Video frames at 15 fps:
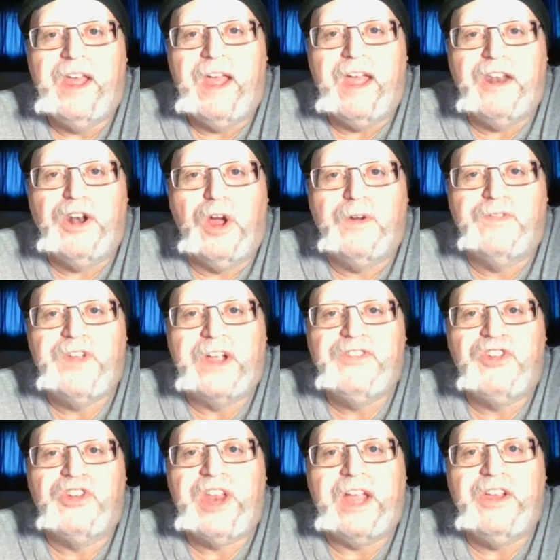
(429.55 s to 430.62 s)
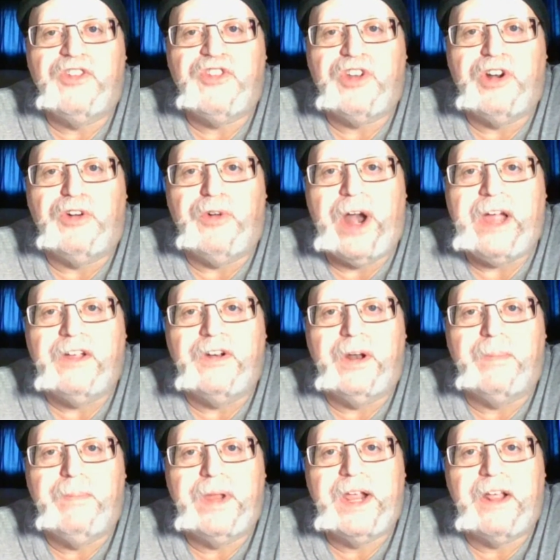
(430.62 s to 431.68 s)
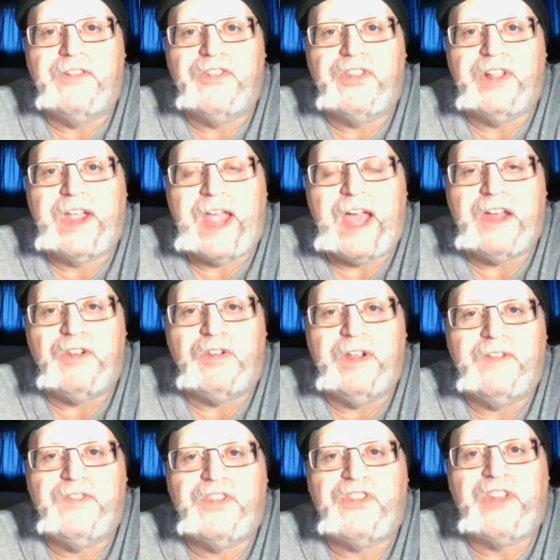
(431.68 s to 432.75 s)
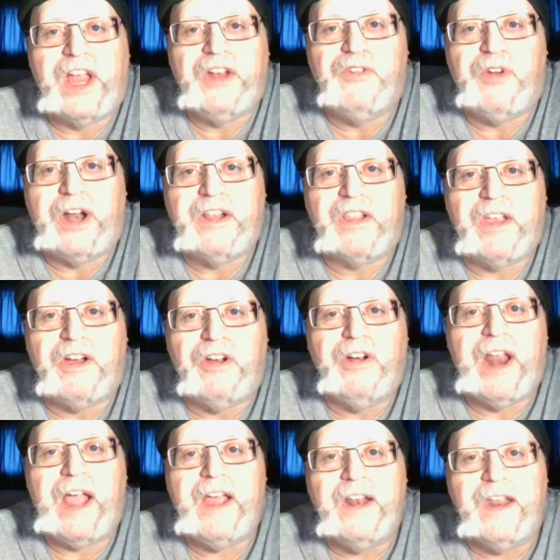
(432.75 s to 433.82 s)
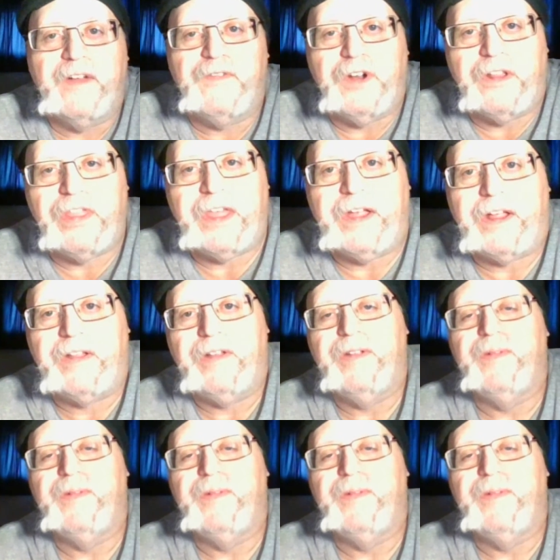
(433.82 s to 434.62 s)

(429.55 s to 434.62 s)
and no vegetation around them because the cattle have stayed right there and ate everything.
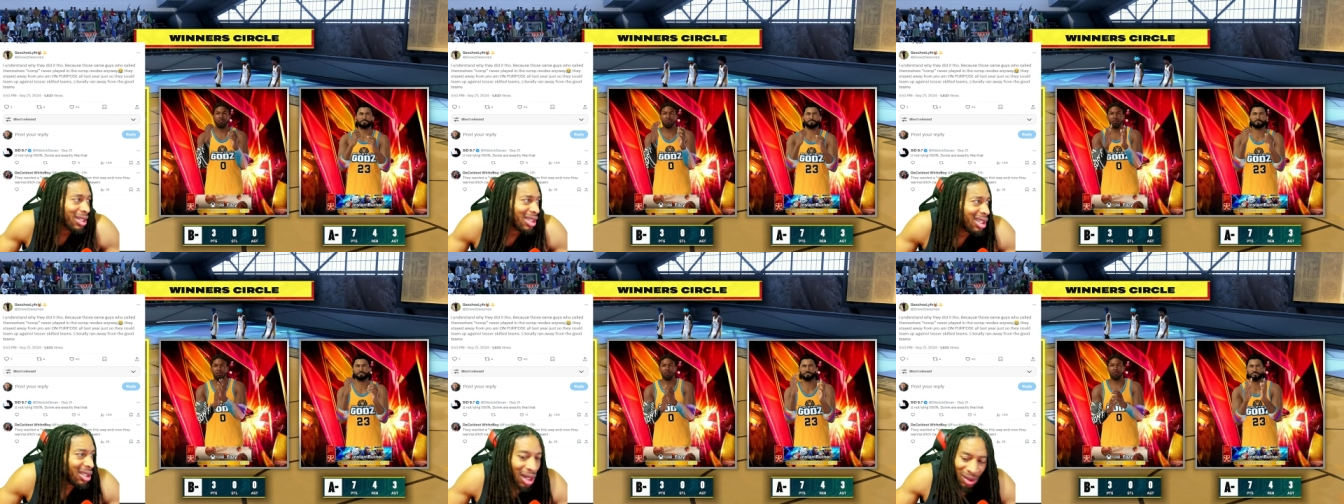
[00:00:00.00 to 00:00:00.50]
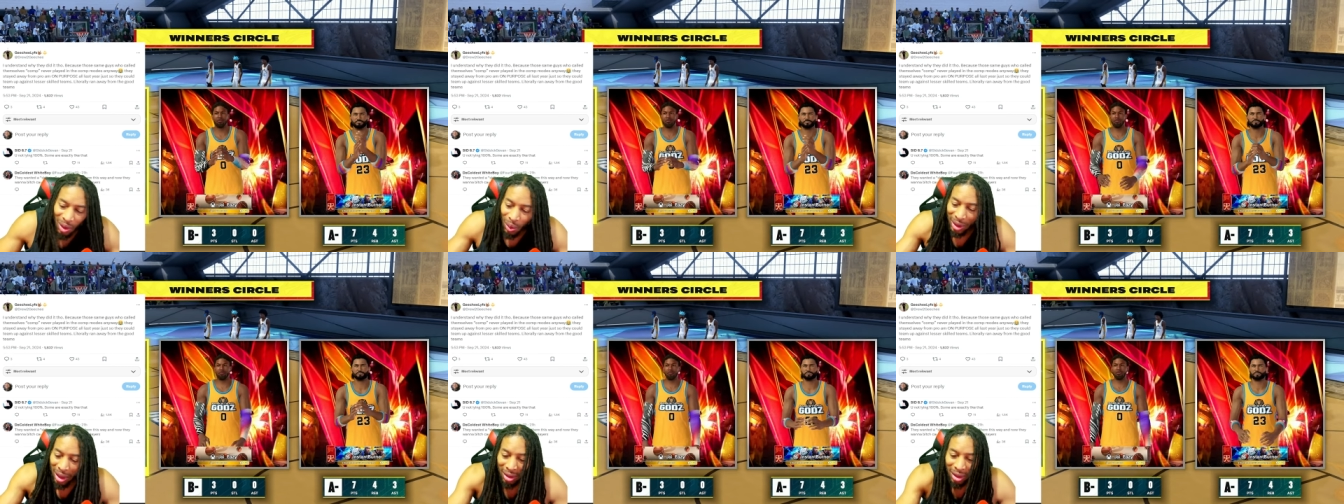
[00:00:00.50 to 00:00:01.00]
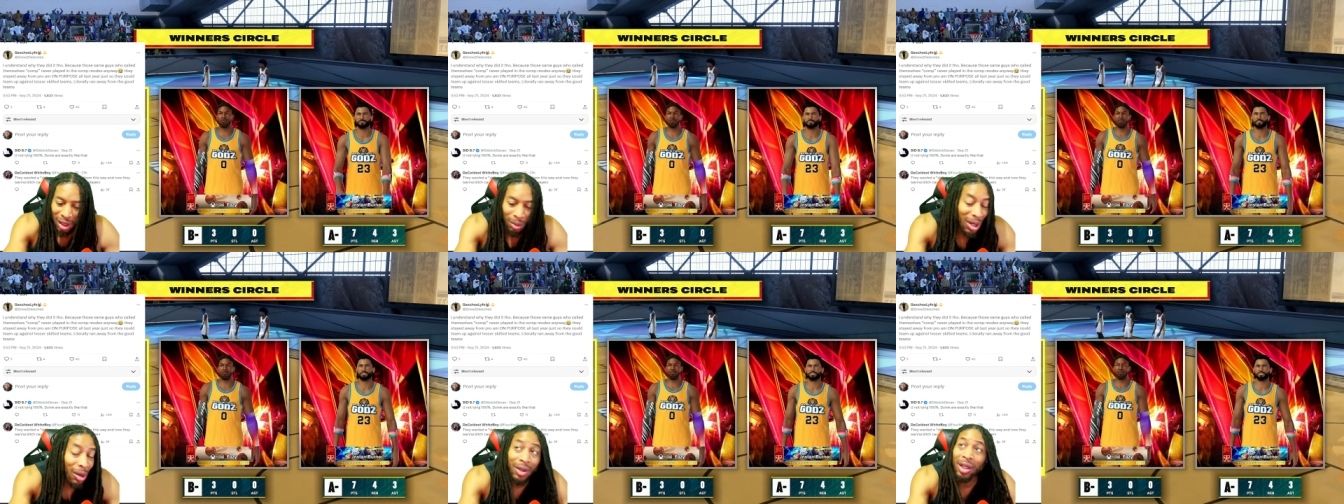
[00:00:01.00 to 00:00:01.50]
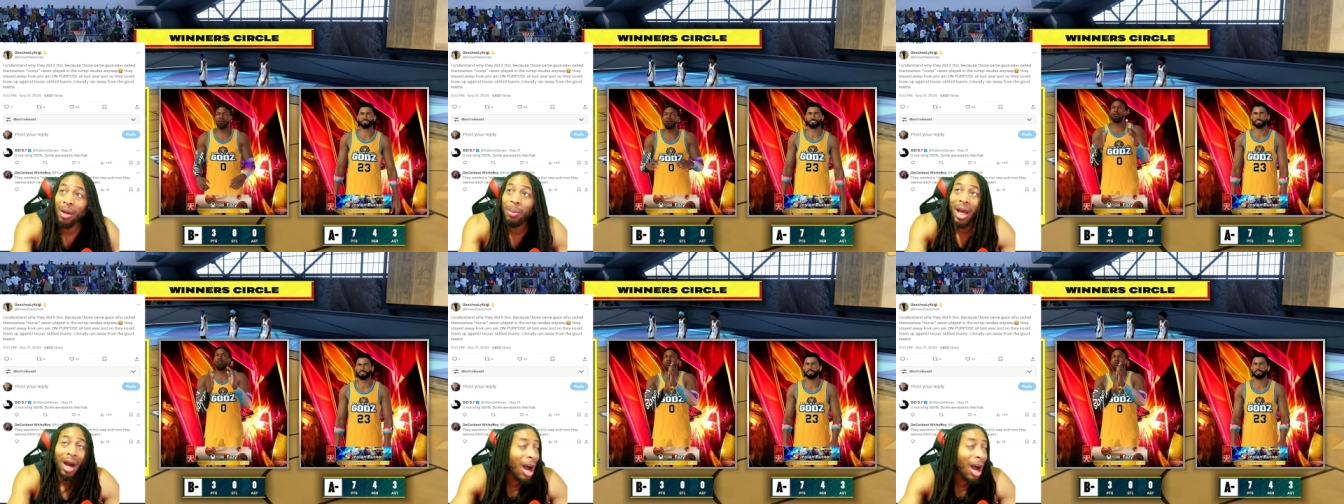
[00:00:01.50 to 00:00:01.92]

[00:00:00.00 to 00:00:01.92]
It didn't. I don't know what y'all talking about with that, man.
★ ★ ★ ★
TASK BRIEF
Since the copy must hold no pictures, repeat everything else in the records exactly as written.

PROBLEM SOLUTION
Video frames at 15 fps:
(429.55 s to 430.62 s)
(430.62 s to 431.68 s)
(431.68 s to 432.75 s)
(432.75 s to 433.82 s)
(433.82 s to 434.62 s)

(429.55 s to 434.62 s)
and no vegetation around them because the cattle have stayed right there and ate everything.
[00:00:00.00 to 00:00:00.50]
[00:00:00.50 to 00:00:01.00]
[00:00:01.00 to 00:00:01.50]
[00:00:01.50 to 00:00:01.92]

[00:00:00.00 to 00:00:01.92]
It didn't. I don't know what y'all talking about with that, man.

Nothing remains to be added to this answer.